Buddleja sphaerocalyx

Scientific classification
- Kingdom: Plantae
- Clade: Tracheophytes
- Clade: Angiosperms
- Clade: Eudicots
- Clade: Asterids
- Order: Lamiales
- Family: Scrophulariaceae
- Genus: Buddleja
- Species: B. sphaerocalyx
- Binomial name: Buddleja sphaerocalyx Baker

= Buddleja sphaerocalyx =

- Genus: Buddleja
- Species: sphaerocalyx
- Authority: Baker

Species of flowering plant

Buddleja sphaerocalyx is a species of flowering plant endemic to Madagascar.
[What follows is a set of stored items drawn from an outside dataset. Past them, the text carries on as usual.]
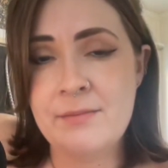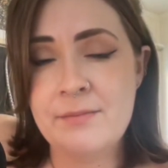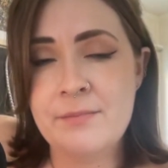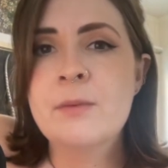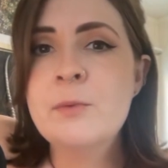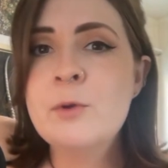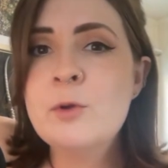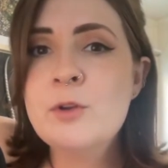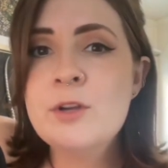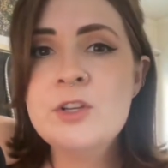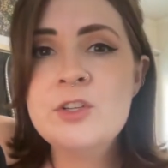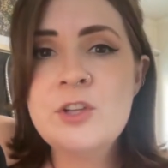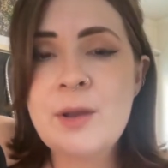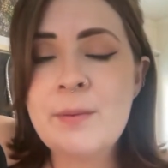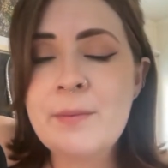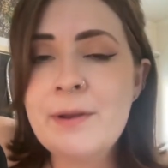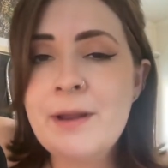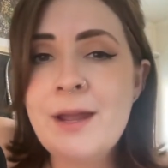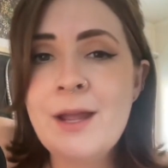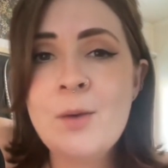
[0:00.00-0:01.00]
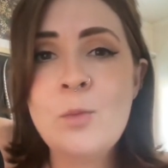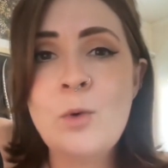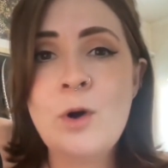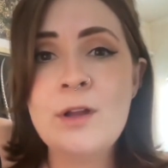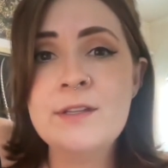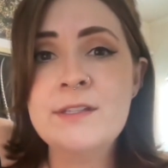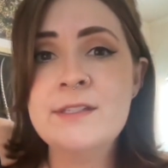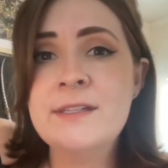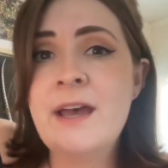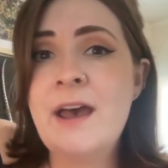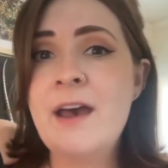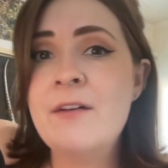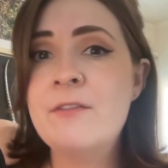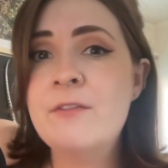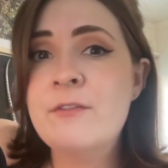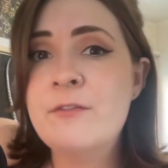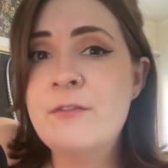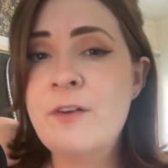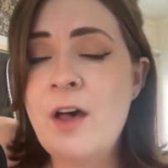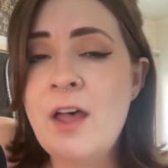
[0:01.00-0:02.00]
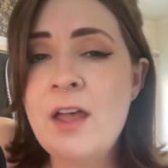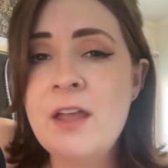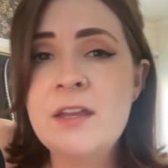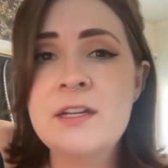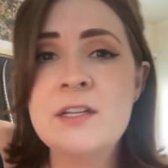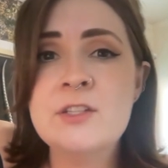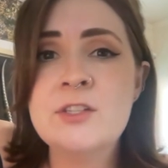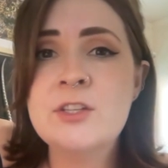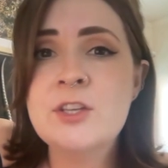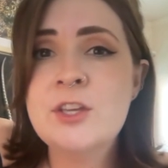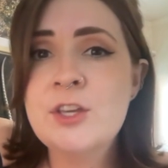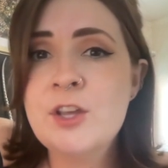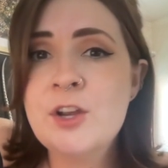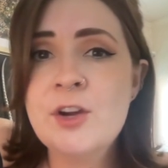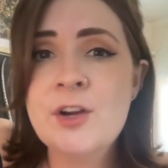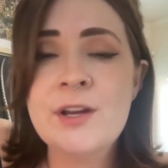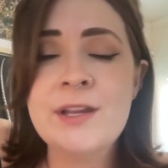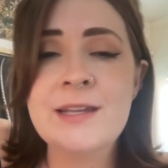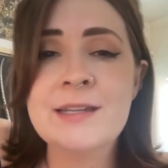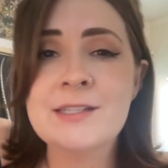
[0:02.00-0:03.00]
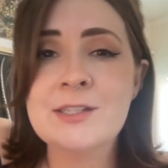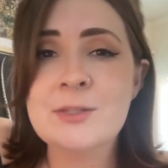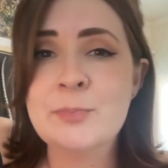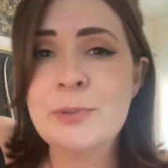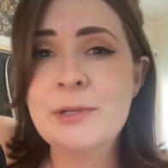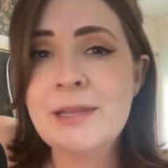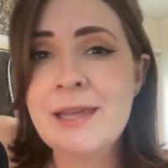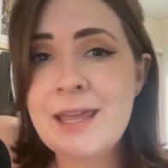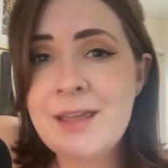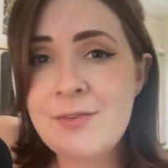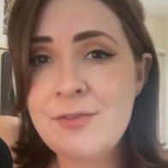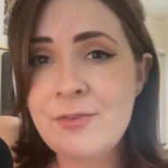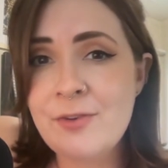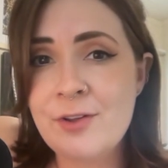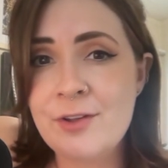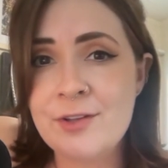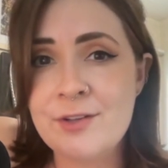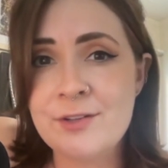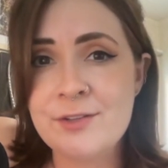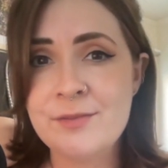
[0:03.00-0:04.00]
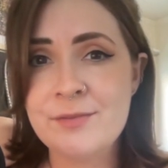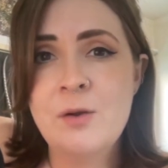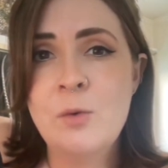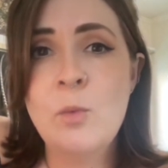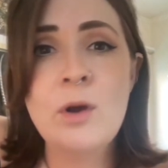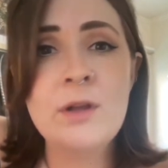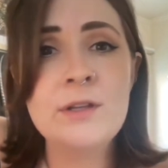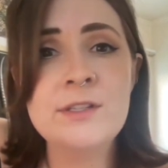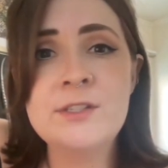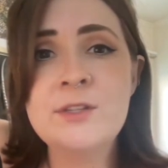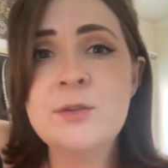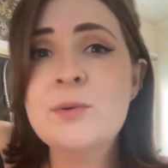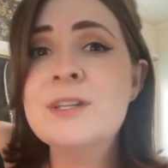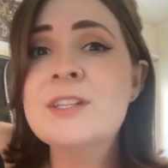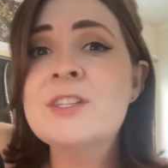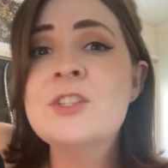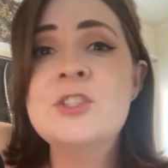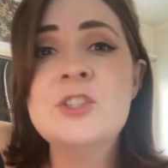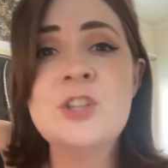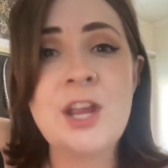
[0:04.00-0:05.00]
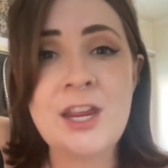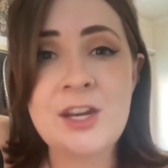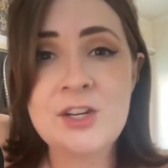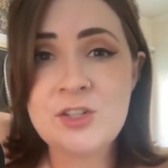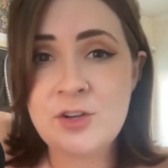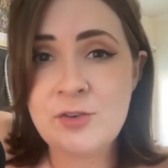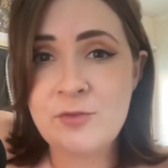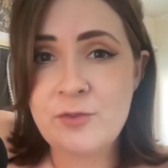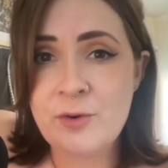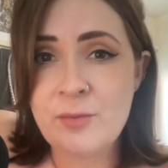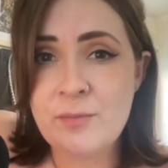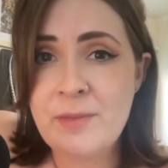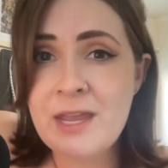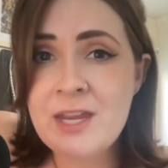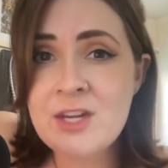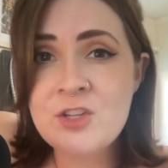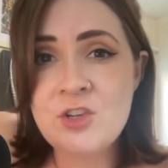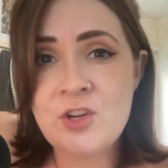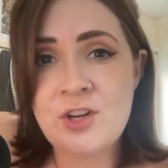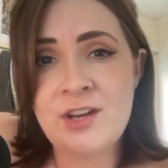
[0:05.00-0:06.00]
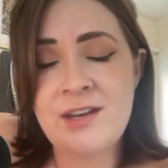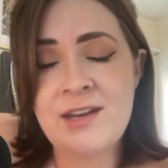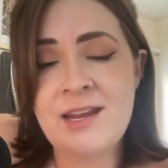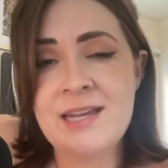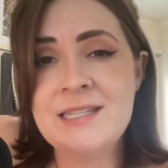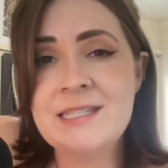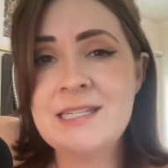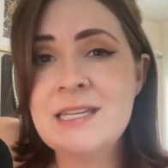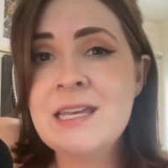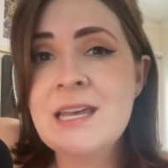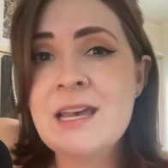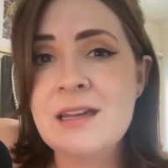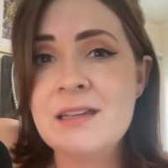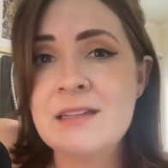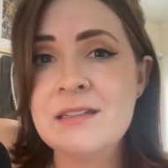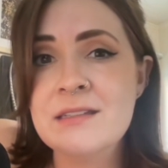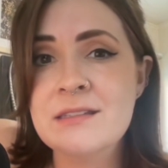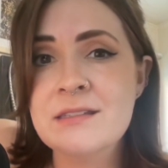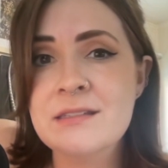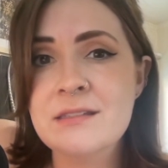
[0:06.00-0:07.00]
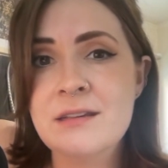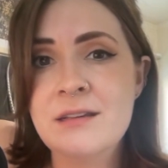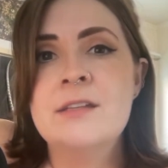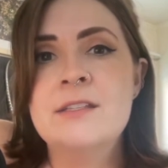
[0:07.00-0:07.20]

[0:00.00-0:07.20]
The moon in Gemini wants to have fun, is curious, playful, wants to exchange information and ideas.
It grows in moist forests, principally along river banks, at altitudes of 300 - 2,200 m. The species was named and described in 1887 by Baker.

==Description==
Buddleja sphaerocalyx is a sarmentose shrub 2 - 3 m in height, the branchlets obscurely quadrangular, bearing opposite, connate-perfoliate leaves, 10 - 21 cm long by 3.0 - 11 cm wide, narrowly ovate, acuminate at the apex, and narrowing abruptly at the base; the margins irregularly crenate - dentate. The white inflorescences comprise solitary axillary flowers 4 - 10 cm long by 1.5 - 6 cm wide; the corollas 8.5 - 20 mm long.

Buddleja sphaerocalyx is closely allied to B. axillaris and B. cuspidata.

==Cultivation==
Buddleja sphaerocalyx is not known to be in cultivation.